But here I will confine myself to an exact narrative of the event and
all that followed on it. Yet I would not dissuade any of my readers from
attempting an explanation of this seeming miracle because up till now
none has been found which is entirely satisfactory. What adds to the
difficulty to my mind is that the metamorphosis occurred when Mrs.
Tebrick was a full-grown woman, and that it happened suddenly in so
short a space of time. The sprouting of a tail, the gradual extension of
hair all over the body, the slow change of the whole anatomy by a
process of growth, though it would have been monstrous, would not have
been so difficult to reconcile to our ordinary conceptions, particularly
had it happened in a young child.

But here we have something very different.
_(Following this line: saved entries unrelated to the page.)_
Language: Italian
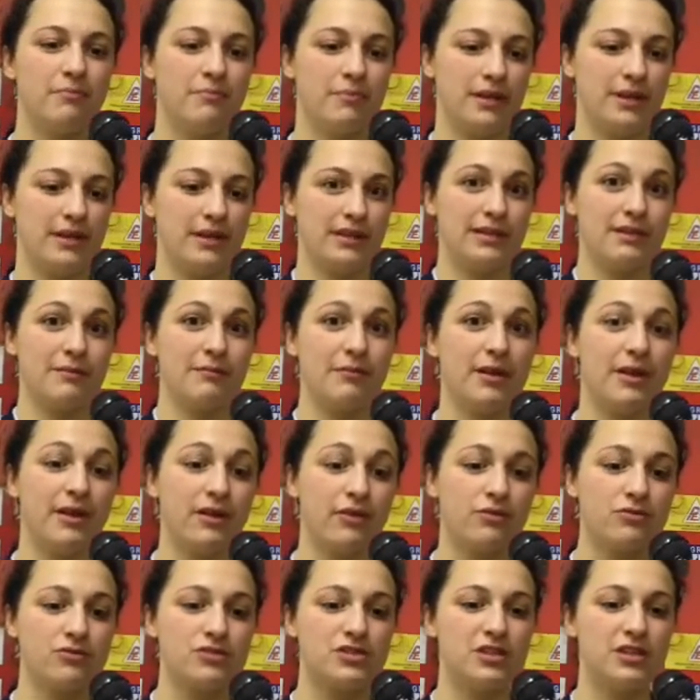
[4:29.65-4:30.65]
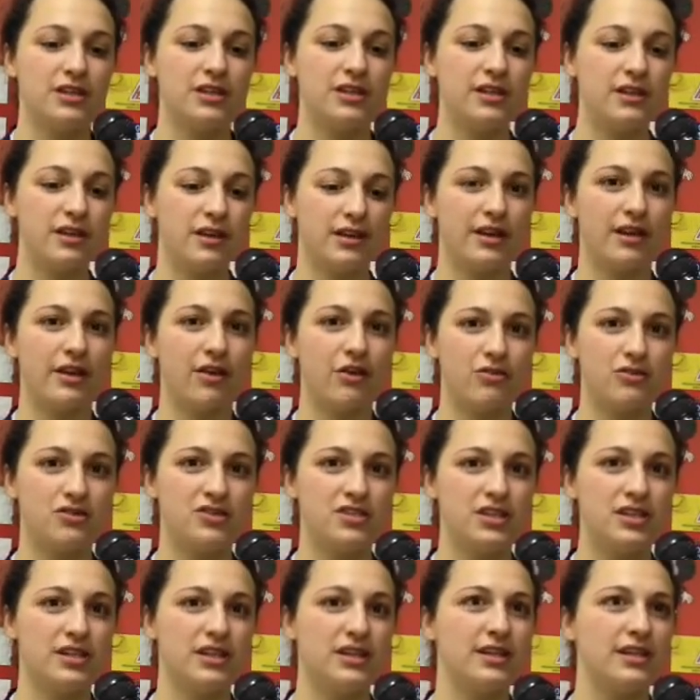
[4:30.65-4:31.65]
è andata bene così, anche
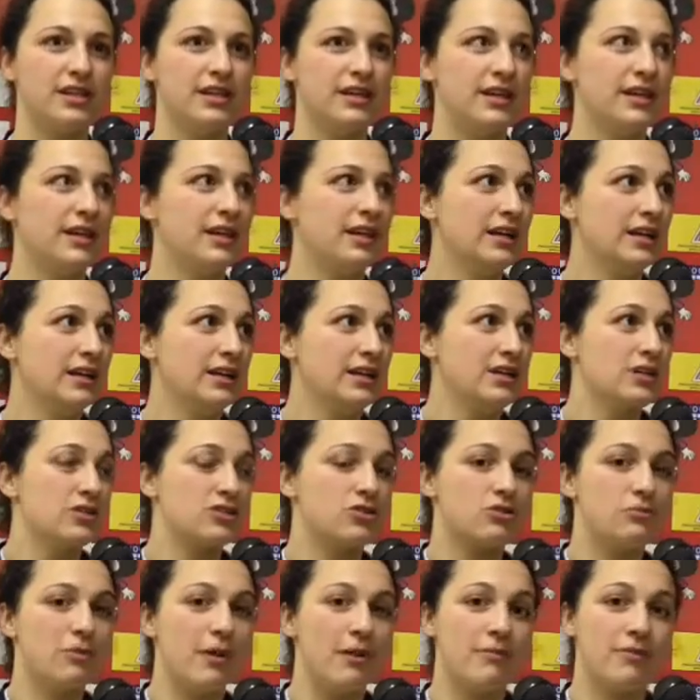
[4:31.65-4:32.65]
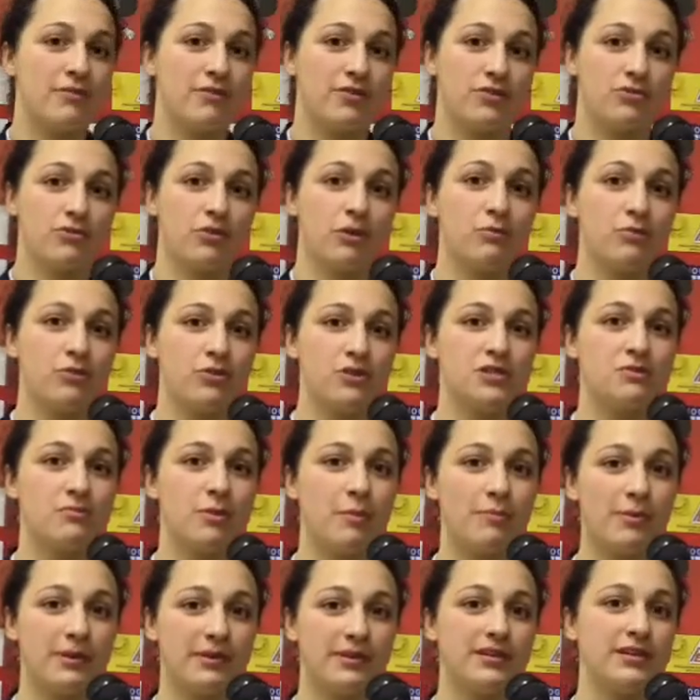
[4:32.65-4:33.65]
oggi secondo me abbiamo fatto una
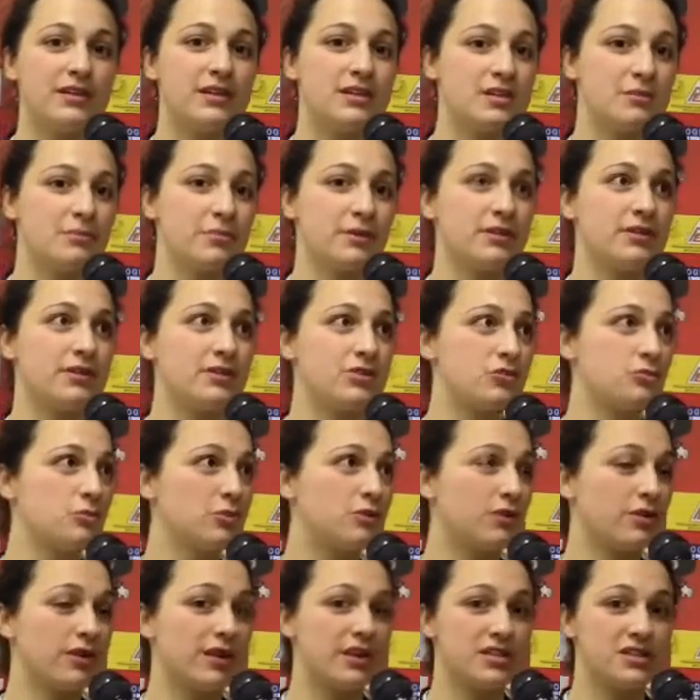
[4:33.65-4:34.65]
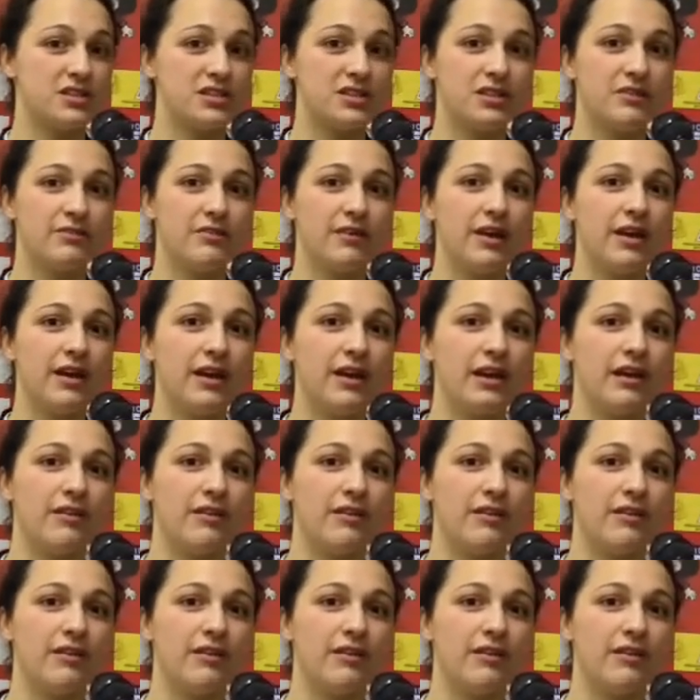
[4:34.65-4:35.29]
buonissima partita, siamo partite subito aggressive,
A grown lady is changed
straightway into a fox. There is no explaining that away by any natural
philosophy. The materialism of our age will not help us here. It is
indeed a _miracle_; something from outside our world altogether; an
event which we would willingly accept if we were to meet it invested
with the authority of Divine Revelation in the scriptures, but which we
are not prepared to encounter almost in our time, happening in
Oxfordshire amongst our neighbours.

The only things which go any way towards an explanation of it are but
guesswork, and I give them more because I would not conceal anything,
than because I think they are of any worth.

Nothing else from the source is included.